[Stored data entries]
============

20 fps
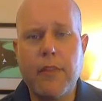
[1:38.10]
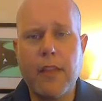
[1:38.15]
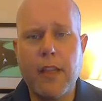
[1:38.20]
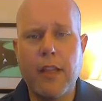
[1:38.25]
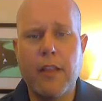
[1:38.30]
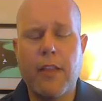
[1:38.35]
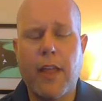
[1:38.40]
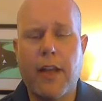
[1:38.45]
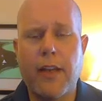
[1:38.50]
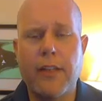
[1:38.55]

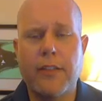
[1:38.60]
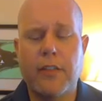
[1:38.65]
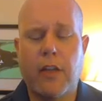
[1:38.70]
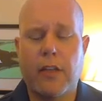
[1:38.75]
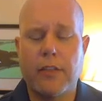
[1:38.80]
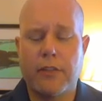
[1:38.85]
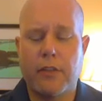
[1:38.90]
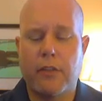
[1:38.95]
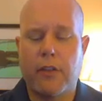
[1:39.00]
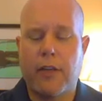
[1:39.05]
that it's
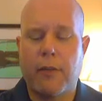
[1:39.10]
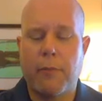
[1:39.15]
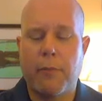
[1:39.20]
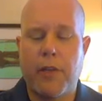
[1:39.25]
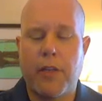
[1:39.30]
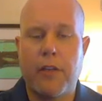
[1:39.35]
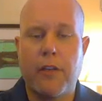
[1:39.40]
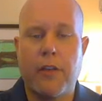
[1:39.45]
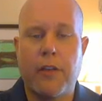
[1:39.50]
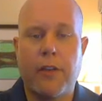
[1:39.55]
also going to be
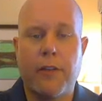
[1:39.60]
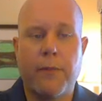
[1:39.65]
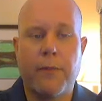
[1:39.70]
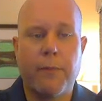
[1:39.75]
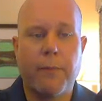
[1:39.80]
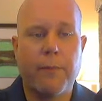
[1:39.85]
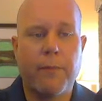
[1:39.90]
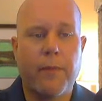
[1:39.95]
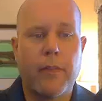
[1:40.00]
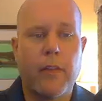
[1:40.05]
good.
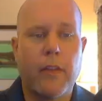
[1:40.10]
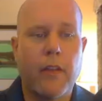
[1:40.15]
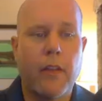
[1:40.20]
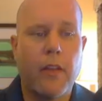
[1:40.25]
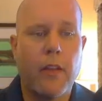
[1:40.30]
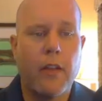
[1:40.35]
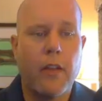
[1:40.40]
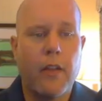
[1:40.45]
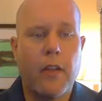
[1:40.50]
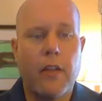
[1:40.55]

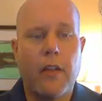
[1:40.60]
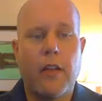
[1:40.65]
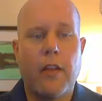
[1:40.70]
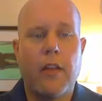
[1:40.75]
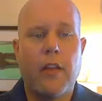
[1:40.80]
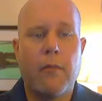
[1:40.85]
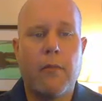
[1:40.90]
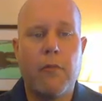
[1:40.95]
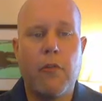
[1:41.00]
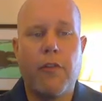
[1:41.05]

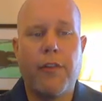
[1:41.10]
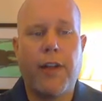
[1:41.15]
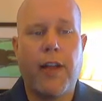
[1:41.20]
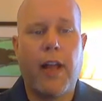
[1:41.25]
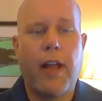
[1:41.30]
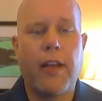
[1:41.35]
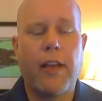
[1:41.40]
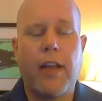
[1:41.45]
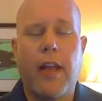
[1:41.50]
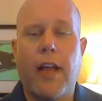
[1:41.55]
Moving
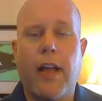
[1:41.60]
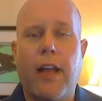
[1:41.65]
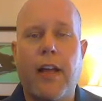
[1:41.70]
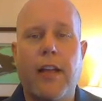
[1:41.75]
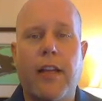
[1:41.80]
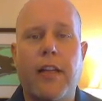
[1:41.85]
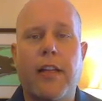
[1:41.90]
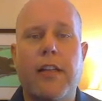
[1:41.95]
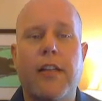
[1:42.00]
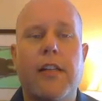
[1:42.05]
on,
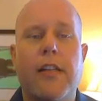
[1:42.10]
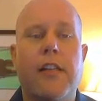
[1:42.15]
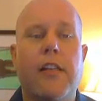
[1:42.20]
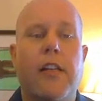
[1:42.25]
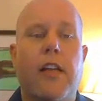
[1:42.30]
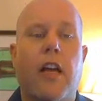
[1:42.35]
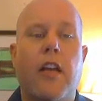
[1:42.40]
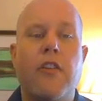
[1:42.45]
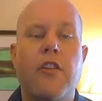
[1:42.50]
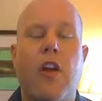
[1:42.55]

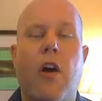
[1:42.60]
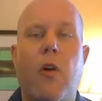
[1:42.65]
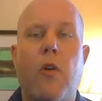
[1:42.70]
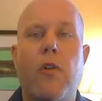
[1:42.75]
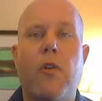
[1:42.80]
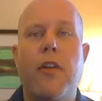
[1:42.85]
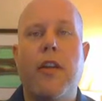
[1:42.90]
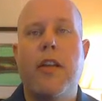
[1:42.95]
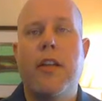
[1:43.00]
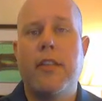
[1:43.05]
a
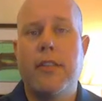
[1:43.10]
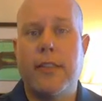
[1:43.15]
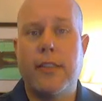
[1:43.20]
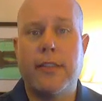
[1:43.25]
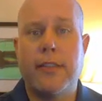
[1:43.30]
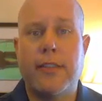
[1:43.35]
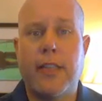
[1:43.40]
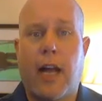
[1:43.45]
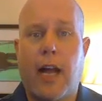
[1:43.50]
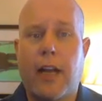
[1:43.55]
known
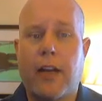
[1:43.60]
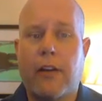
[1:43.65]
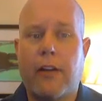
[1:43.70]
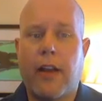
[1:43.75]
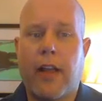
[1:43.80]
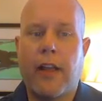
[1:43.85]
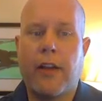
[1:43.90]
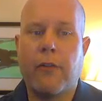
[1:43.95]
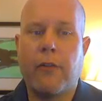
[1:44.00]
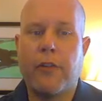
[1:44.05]
desired
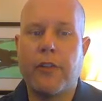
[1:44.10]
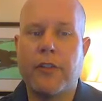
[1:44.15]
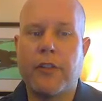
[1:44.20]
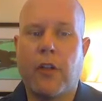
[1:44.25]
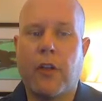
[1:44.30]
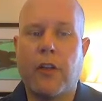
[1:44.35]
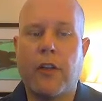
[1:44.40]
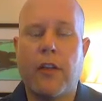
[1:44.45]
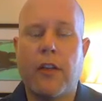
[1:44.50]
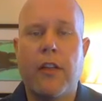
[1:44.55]
end
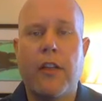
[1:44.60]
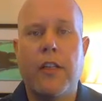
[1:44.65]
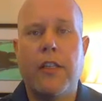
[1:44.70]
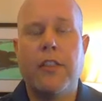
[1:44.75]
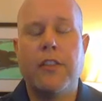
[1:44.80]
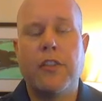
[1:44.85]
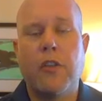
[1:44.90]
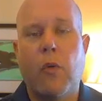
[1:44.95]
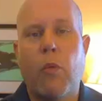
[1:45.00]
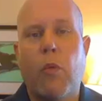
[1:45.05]
result.
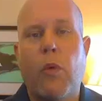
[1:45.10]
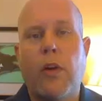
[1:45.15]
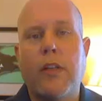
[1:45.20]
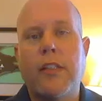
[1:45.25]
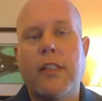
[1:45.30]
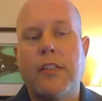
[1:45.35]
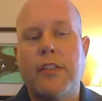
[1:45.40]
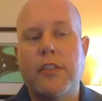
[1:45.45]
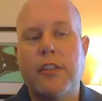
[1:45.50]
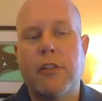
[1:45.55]
So what
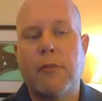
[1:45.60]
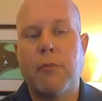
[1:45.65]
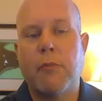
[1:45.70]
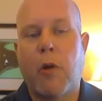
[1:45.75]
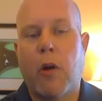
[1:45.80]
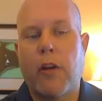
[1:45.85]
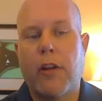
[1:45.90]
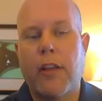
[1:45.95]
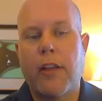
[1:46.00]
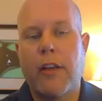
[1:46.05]
does your
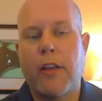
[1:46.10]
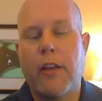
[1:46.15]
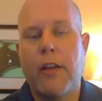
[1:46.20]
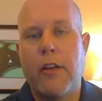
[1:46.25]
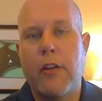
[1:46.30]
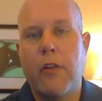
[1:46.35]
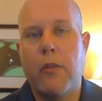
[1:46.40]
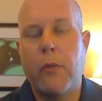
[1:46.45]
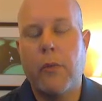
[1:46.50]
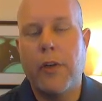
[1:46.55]
market
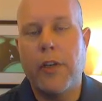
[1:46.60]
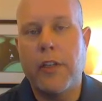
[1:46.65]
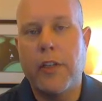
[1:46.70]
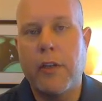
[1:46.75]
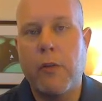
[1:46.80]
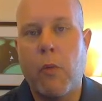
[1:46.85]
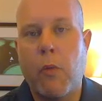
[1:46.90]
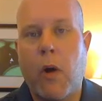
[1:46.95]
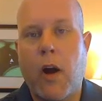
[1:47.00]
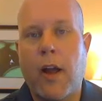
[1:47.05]
really
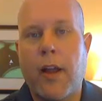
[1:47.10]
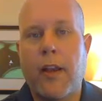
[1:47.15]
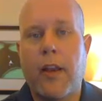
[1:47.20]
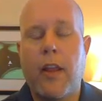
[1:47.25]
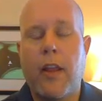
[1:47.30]
want?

============

» **Exercise goal**: Set every line of the records down again exactly, and exclude all pictures.

» **Response for this exercise**:
20 fps
[1:38.10]
[1:38.15]
[1:38.20]
[1:38.25]
[1:38.30]
[1:38.35]
[1:38.40]
[1:38.45]
[1:38.50]
[1:38.55]

[1:38.60]
[1:38.65]
[1:38.70]
[1:38.75]
[1:38.80]
[1:38.85]
[1:38.90]
[1:38.95]
[1:39.00]
[1:39.05]
that it's
[1:39.10]
[1:39.15]
[1:39.20]
[1:39.25]
[1:39.30]
[1:39.35]
[1:39.40]
[1:39.45]
[1:39.50]
[1:39.55]
also going to be
[1:39.60]
[1:39.65]
[1:39.70]
[1:39.75]
[1:39.80]
[1:39.85]
[1:39.90]
[1:39.95]
[1:40.00]
[1:40.05]
good.
[1:40.10]
[1:40.15]
[1:40.20]
[1:40.25]
[1:40.30]
[1:40.35]
[1:40.40]
[1:40.45]
[1:40.50]
[1:40.55]

[1:40.60]
[1:40.65]
[1:40.70]
[1:40.75]
[1:40.80]
[1:40.85]
[1:40.90]
[1:40.95]
[1:41.00]
[1:41.05]

[1:41.10]
[1:41.15]
[1:41.20]
[1:41.25]
[1:41.30]
[1:41.35]
[1:41.40]
[1:41.45]
[1:41.50]
[1:41.55]
Moving
[1:41.60]
[1:41.65]
[1:41.70]
[1:41.75]
[1:41.80]
[1:41.85]
[1:41.90]
[1:41.95]
[1:42.00]
[1:42.05]
on,
[1:42.10]
[1:42.15]
[1:42.20]
[1:42.25]
[1:42.30]
[1:42.35]
[1:42.40]
[1:42.45]
[1:42.50]
[1:42.55]

[1:42.60]
[1:42.65]
[1:42.70]
[1:42.75]
[1:42.80]
[1:42.85]
[1:42.90]
[1:42.95]
[1:43.00]
[1:43.05]
a
[1:43.10]
[1:43.15]
[1:43.20]
[1:43.25]
[1:43.30]
[1:43.35]
[1:43.40]
[1:43.45]
[1:43.50]
[1:43.55]
known
[1:43.60]
[1:43.65]
[1:43.70]
[1:43.75]
[1:43.80]
[1:43.85]
[1:43.90]
[1:43.95]
[1:44.00]
[1:44.05]
desired
[1:44.10]
[1:44.15]
[1:44.20]
[1:44.25]
[1:44.30]
[1:44.35]
[1:44.40]
[1:44.45]
[1:44.50]
[1:44.55]
end
[1:44.60]
[1:44.65]
[1:44.70]
[1:44.75]
[1:44.80]
[1:44.85]
[1:44.90]
[1:44.95]
[1:45.00]
[1:45.05]
result.
[1:45.10]
[1:45.15]
[1:45.20]
[1:45.25]
[1:45.30]
[1:45.35]
[1:45.40]
[1:45.45]
[1:45.50]
[1:45.55]
So what
[1:45.60]
[1:45.65]
[1:45.70]
[1:45.75]
[1:45.80]
[1:45.85]
[1:45.90]
[1:45.95]
[1:46.00]
[1:46.05]
does your
[1:46.10]
[1:46.15]
[1:46.20]
[1:46.25]
[1:46.30]
[1:46.35]
[1:46.40]
[1:46.45]
[1:46.50]
[1:46.55]
market
[1:46.60]
[1:46.65]
[1:46.70]
[1:46.75]
[1:46.80]
[1:46.85]
[1:46.90]
[1:46.95]
[1:47.00]
[1:47.05]
really
[1:47.10]
[1:47.15]
[1:47.20]
[1:47.25]
[1:47.30]
want?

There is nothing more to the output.